• **Exercise details**:
Please repeat every record below exactly as written, but leave out the pictures.

(Stored data entries)
──────────
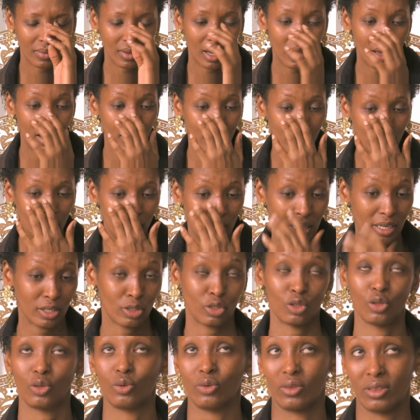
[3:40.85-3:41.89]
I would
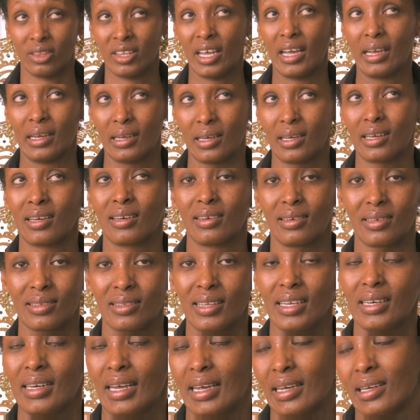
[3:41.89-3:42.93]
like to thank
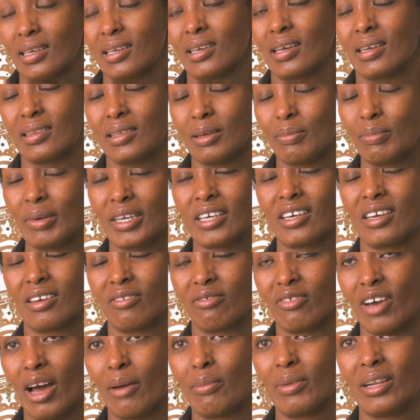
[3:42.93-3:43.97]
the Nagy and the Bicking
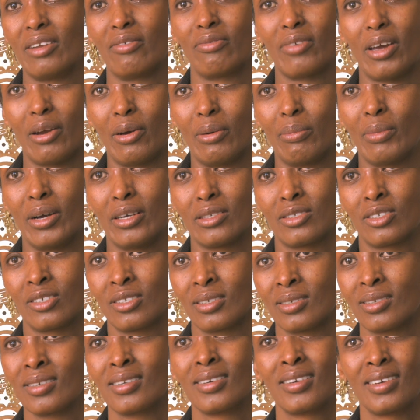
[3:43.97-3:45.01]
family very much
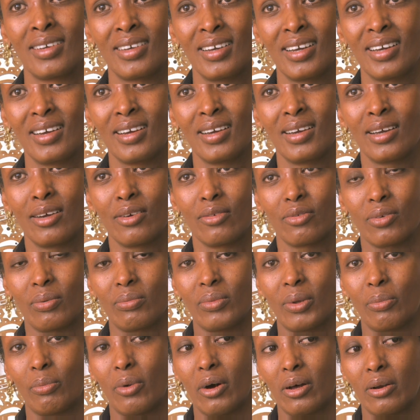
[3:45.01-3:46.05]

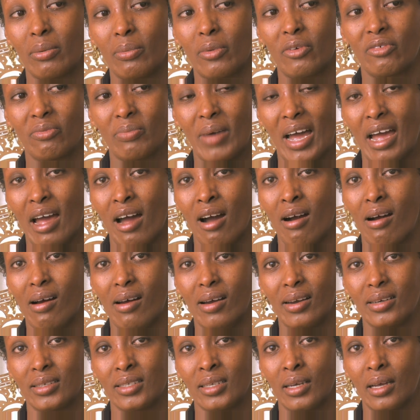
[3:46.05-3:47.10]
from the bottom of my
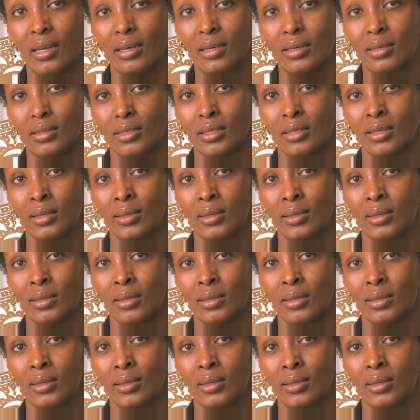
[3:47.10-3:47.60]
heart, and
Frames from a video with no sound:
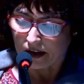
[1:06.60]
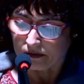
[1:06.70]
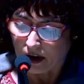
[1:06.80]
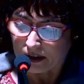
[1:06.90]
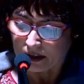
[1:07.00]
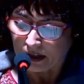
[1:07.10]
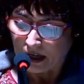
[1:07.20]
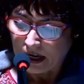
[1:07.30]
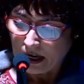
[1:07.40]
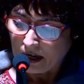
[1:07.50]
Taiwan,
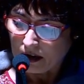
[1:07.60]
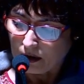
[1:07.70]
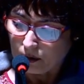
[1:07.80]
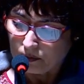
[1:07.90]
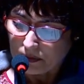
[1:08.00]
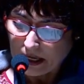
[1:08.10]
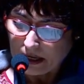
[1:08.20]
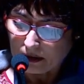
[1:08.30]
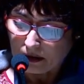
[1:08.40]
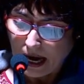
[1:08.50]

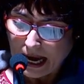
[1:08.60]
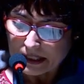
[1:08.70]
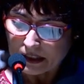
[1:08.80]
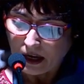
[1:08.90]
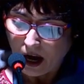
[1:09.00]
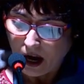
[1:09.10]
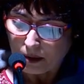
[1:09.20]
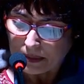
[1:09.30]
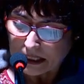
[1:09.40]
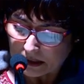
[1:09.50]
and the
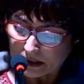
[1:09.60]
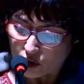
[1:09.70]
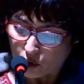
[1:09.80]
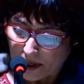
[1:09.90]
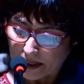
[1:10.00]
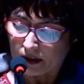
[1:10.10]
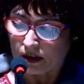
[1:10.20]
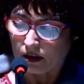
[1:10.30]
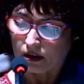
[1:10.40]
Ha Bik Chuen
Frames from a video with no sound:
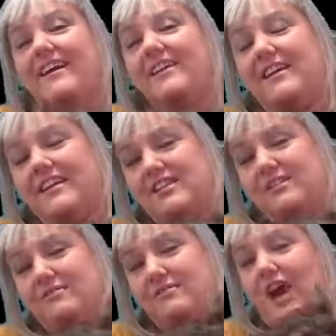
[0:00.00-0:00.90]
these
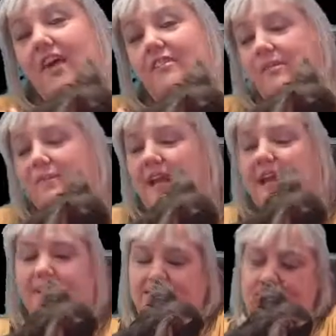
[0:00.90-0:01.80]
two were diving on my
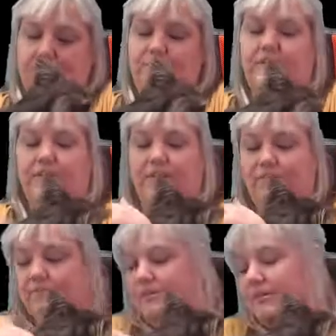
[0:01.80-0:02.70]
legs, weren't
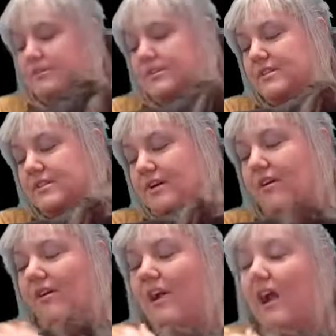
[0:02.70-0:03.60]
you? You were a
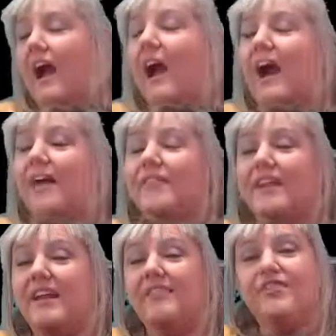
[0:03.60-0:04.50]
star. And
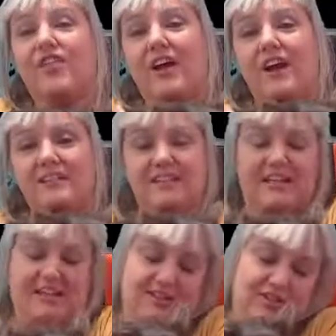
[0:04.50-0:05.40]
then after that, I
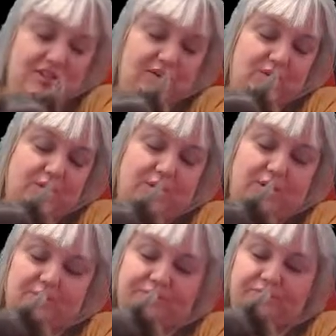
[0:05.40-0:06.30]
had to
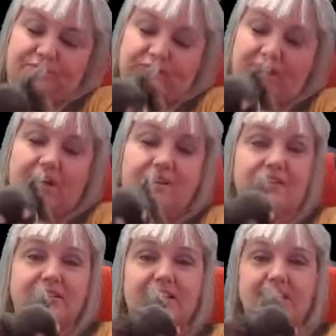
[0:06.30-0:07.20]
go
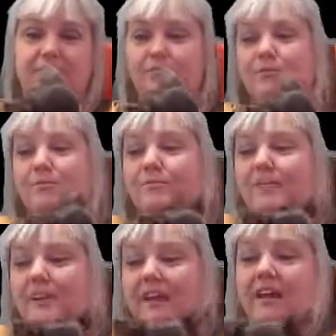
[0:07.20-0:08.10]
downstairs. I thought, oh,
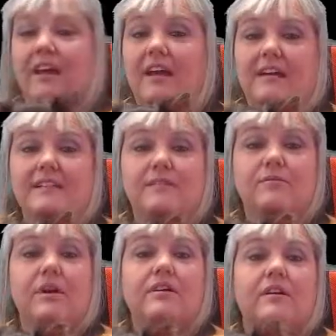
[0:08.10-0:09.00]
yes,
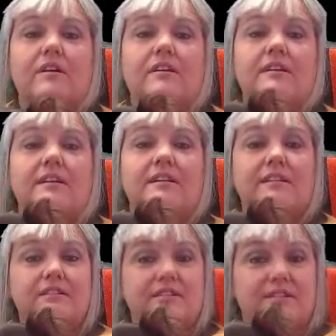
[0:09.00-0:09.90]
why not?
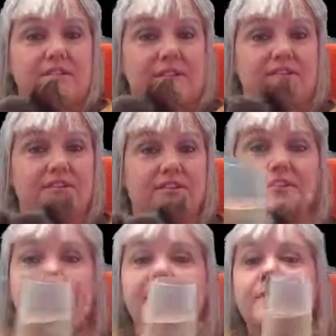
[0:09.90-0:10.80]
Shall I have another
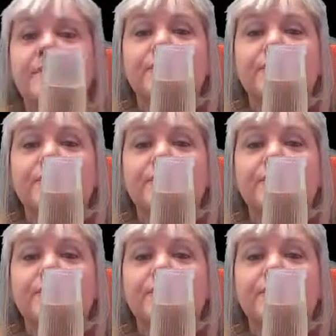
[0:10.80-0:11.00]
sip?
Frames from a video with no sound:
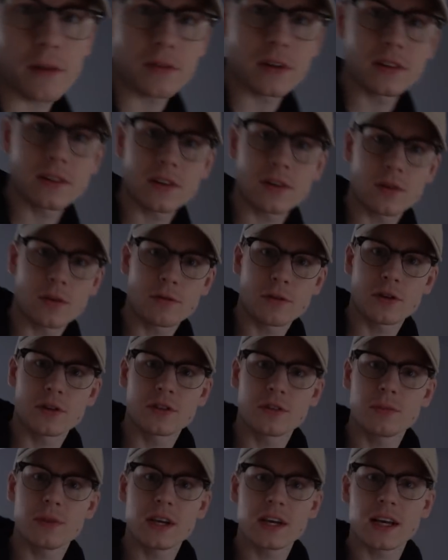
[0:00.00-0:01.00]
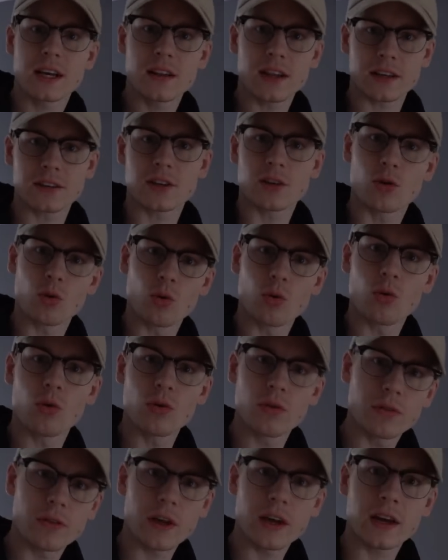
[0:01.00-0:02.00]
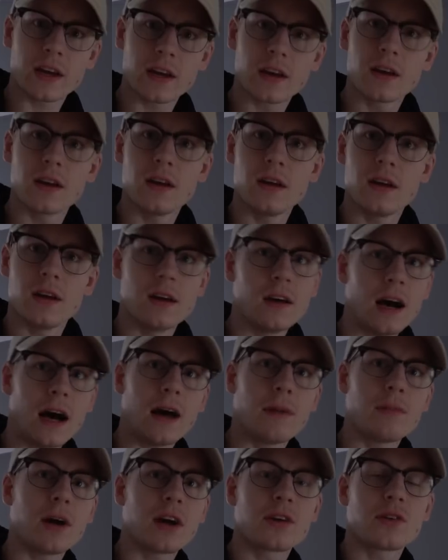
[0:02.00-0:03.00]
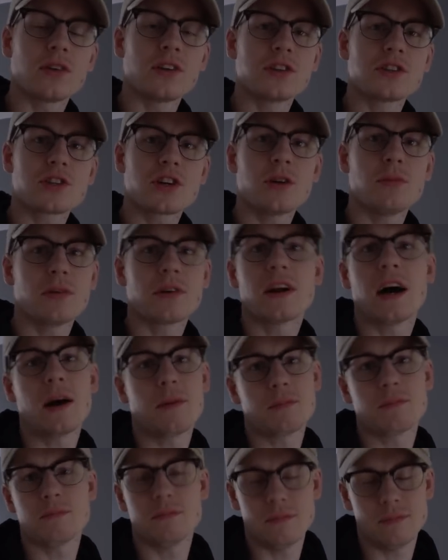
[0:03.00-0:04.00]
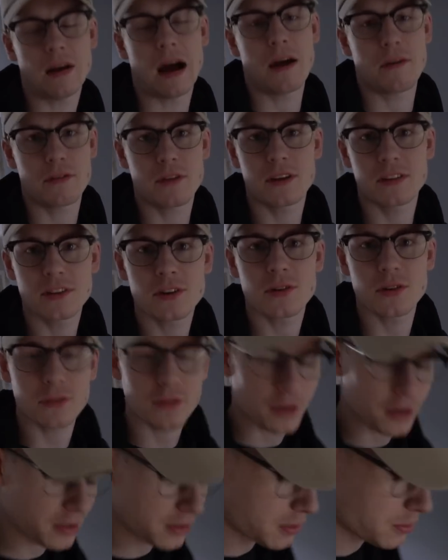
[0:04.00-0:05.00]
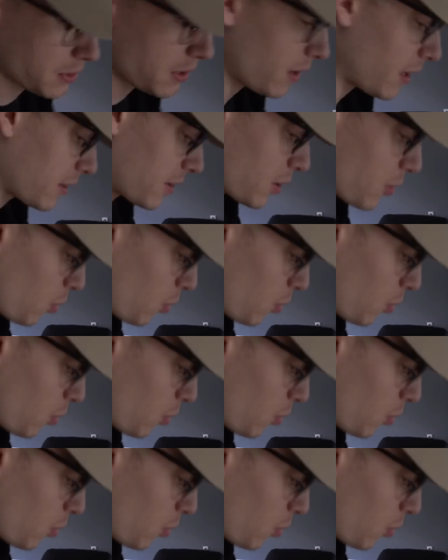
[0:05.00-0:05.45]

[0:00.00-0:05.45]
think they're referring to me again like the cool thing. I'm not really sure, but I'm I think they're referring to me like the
──────────
• **Written response**:
[3:40.85-3:41.89]
I would
[3:41.89-3:42.93]
like to thank
[3:42.93-3:43.97]
the Nagy and the Bicking
[3:43.97-3:45.01]
family very much
[3:45.01-3:46.05]

[3:46.05-3:47.10]
from the bottom of my
[3:47.10-3:47.60]
heart, and
Frames from a video with no sound:
[1:06.60]
[1:06.70]
[1:06.80]
[1:06.90]
[1:07.00]
[1:07.10]
[1:07.20]
[1:07.30]
[1:07.40]
[1:07.50]
Taiwan,
[1:07.60]
[1:07.70]
[1:07.80]
[1:07.90]
[1:08.00]
[1:08.10]
[1:08.20]
[1:08.30]
[1:08.40]
[1:08.50]

[1:08.60]
[1:08.70]
[1:08.80]
[1:08.90]
[1:09.00]
[1:09.10]
[1:09.20]
[1:09.30]
[1:09.40]
[1:09.50]
and the
[1:09.60]
[1:09.70]
[1:09.80]
[1:09.90]
[1:10.00]
[1:10.10]
[1:10.20]
[1:10.30]
[1:10.40]
Ha Bik Chuen
Frames from a video with no sound:
[0:00.00-0:00.90]
these
[0:00.90-0:01.80]
two were diving on my
[0:01.80-0:02.70]
legs, weren't
[0:02.70-0:03.60]
you? You were a
[0:03.60-0:04.50]
star. And
[0:04.50-0:05.40]
then after that, I
[0:05.40-0:06.30]
had to
[0:06.30-0:07.20]
go
[0:07.20-0:08.10]
downstairs. I thought, oh,
[0:08.10-0:09.00]
yes,
[0:09.00-0:09.90]
why not?
[0:09.90-0:10.80]
Shall I have another
[0:10.80-0:11.00]
sip?
Frames from a video with no sound:
[0:00.00-0:01.00]
[0:01.00-0:02.00]
[0:02.00-0:03.00]
[0:03.00-0:04.00]
[0:04.00-0:05.00]
[0:05.00-0:05.45]

[0:00.00-0:05.45]
think they're referring to me again like the cool thing. I'm not really sure, but I'm I think they're referring to me like the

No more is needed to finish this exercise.